Atrocities
Without question, one of the most powerful books I've ever read is Mein Kampf. Not because I was moved or had my point of view altered by this work, but because it gave me some insights into the inner machinations of the mind of a madman named Adolf Hitler.
The very name of Hitler causes even the most unconcerned in today's society to shiver. As it does with me. I grew up hearing about this maniac and being taught that everything he stood for was rooted in hatred and sheer evil. I have to say that my personal view of this man isn't very far off from what I was taught.
In reading Mein Kampf I was often sidetracked by jaunts into learning about Hitler's youth and how he was brought up. His father was a hopeless alcoholic who abused his family without remorse. Hitler's mother was a self sacrificing woman who put the needs and the safety of her children above her own. Alois Hitler died after a night of drunken debauchery and Hitler's mother died a few years later. His view of life was undoubtedly shaped from an early age by the manner in which he was raised.
Gertrude Stein considered Hitler to be a genius. This shocked many of her contemporaries because as a Jew herself she should have had a distinct recoiling from the man. While personally she probably did so, she could not overlook the ease in which he cajoled and fooled an entire nation into following his lead as he plunged the globe into what became World War 2. This one man used his charisma and his natural leadership to provoke his country toward following him into what became one of the worst chapters in human history.
Hitler's desire to rule the world knew no boundaries. Even after all the research I've done into him and what made him become the most infamous criminal of the 20th Century, I remain unconvinced about his motives for hating the Jewish community so much that he wanted them wiped off the face of the planet. He indeed saw the German populace as the superior among human beings on earth, but his ideas about what the Germans could be ran amok. He saw a super race in which the German Aryans could be above and beyond all other people in the world. His single minded determination to exterminate the Jewish people somehow coincided with his ambition to develop a new race of people who would be the upper most in human history. Without a conscience, his ideology had a great start.
It took an alliance between the super powers of the world to stop Hitler. Once the Allies had invaded France and began driving the Nazis back into Germany, Hitler must have known that his days were numbered. He had the Americans and British pushing him out on one side while the Russians were doing the same from the eastern front. He was effectively being boxed into the country which he thought would lead the planet into an age crafted by him and him alone. Yes, Hitler must have known that he was defeated after D-Day. Yet he kept fighting even in the face of what can only be described as his imminent failure.
When the war was over and the truth about Hitler's concentration camps came to the knowledge of the rest of the world, people were galvanized by the utter brutality that was used in killing millions of European Jewish. People were - and remain - horrified by the atrocities that were committed against mankind during this blackest of periods in the past century. I have always been completely devastated by what happened and what Hitler caused to come about during his short tenure as the head of the German state. Perhaps this is why I have felt a morbid curiousity to discover what drove him to do the things he did. And also to understand how he led a nation of generally nice people to follow him into his madness.
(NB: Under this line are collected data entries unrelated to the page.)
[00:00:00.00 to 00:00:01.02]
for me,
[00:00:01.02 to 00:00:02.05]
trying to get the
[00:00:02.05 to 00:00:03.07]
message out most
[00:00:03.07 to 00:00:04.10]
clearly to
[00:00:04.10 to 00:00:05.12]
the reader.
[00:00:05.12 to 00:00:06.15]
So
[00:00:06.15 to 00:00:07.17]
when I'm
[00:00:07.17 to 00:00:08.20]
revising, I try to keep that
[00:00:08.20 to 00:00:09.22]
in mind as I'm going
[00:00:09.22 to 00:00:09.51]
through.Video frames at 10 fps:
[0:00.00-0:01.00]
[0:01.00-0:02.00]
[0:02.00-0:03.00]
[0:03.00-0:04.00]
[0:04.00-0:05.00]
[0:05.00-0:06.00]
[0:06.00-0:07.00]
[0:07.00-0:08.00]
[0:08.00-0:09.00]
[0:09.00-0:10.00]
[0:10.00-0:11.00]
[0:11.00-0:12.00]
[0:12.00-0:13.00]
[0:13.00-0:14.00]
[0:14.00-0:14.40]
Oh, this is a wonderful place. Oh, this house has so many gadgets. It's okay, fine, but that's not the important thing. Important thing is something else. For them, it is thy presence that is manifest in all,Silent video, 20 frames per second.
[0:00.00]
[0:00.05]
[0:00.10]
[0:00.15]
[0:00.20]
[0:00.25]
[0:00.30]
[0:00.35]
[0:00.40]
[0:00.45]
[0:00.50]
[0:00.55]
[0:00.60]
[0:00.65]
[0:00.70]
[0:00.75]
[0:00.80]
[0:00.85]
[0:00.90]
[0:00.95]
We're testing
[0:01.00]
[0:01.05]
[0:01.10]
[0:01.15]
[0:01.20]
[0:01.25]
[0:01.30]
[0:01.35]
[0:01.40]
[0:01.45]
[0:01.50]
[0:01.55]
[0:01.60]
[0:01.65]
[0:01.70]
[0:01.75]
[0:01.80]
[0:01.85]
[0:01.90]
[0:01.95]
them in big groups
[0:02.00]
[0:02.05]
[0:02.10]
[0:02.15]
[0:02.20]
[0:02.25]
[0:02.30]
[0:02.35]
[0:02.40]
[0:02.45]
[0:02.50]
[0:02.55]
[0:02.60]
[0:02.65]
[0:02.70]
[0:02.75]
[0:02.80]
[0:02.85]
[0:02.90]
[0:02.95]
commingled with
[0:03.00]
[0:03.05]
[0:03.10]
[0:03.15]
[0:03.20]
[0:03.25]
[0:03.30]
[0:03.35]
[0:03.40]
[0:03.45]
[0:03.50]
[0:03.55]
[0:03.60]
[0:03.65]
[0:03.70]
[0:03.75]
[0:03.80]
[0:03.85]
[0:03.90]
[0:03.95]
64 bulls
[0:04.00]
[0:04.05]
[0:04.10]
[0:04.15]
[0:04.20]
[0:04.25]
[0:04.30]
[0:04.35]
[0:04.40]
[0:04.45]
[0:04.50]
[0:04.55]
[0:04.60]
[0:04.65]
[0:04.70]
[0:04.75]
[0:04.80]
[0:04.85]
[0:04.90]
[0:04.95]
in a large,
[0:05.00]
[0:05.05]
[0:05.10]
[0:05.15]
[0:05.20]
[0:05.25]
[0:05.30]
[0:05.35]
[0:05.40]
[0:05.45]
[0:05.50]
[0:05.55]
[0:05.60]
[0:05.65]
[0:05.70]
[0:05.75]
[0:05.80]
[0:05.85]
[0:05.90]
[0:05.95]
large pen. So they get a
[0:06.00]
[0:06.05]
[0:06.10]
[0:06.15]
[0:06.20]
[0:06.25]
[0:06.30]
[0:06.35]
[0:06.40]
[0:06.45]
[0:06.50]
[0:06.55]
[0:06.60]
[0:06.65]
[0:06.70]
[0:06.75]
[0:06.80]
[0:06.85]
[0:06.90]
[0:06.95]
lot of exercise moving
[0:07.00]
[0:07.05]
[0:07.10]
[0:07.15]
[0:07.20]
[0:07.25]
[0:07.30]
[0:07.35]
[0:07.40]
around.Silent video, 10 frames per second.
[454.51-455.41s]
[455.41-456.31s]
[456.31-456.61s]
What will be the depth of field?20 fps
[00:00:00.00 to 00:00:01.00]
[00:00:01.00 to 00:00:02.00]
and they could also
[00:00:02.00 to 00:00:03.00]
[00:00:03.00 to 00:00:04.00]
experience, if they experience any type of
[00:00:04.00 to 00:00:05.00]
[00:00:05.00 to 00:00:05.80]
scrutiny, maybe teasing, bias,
I have few answers. Even after all these years of studying the man and the Nazi movement, I can honestly say that Hitler's motivations remain unclear. He saw minorities as sub human, that is generally well known, but why he chose this view isn't terribly clear. In hindsight, one can see that Hitler was doomed to failure from the start. The rest of the world wasn't about to sit still for his tyranny and his brand of dictatorship. I am amazed that Hitler himself didn't see that the end he met was a given. Maybe he did. Or maybe he was so insane that he thought he'd pull it off. Yet I hesitate to call him insane. No one with an insane mind could reach the extremes that Hitler reached with the Third Reich.
It is probably only academic in this day and age to mull over the reasons that Hitler did the things he did. I can only say that he caused some of the worst human atrocities in recorded history and he then escaped facing up to his crimes in the most cowardly way. If we are to learn anything from this darkest of human chapters, it is the lesson that never again should we let any one man have enough power to cause such a holocaust as what Hitler brought about. The consequences can just be too far reaching. Adolf Hitler is dead proof of this.
For anyone interested in reading Mein Kampf, I wish you well. And be sure to read both volumes. You'll get a bird's eye view into the mind of one of history's most reviled figures, but perhaps more importantly you'll be left to ponder how this one man could achieve the ends that Hitler reached.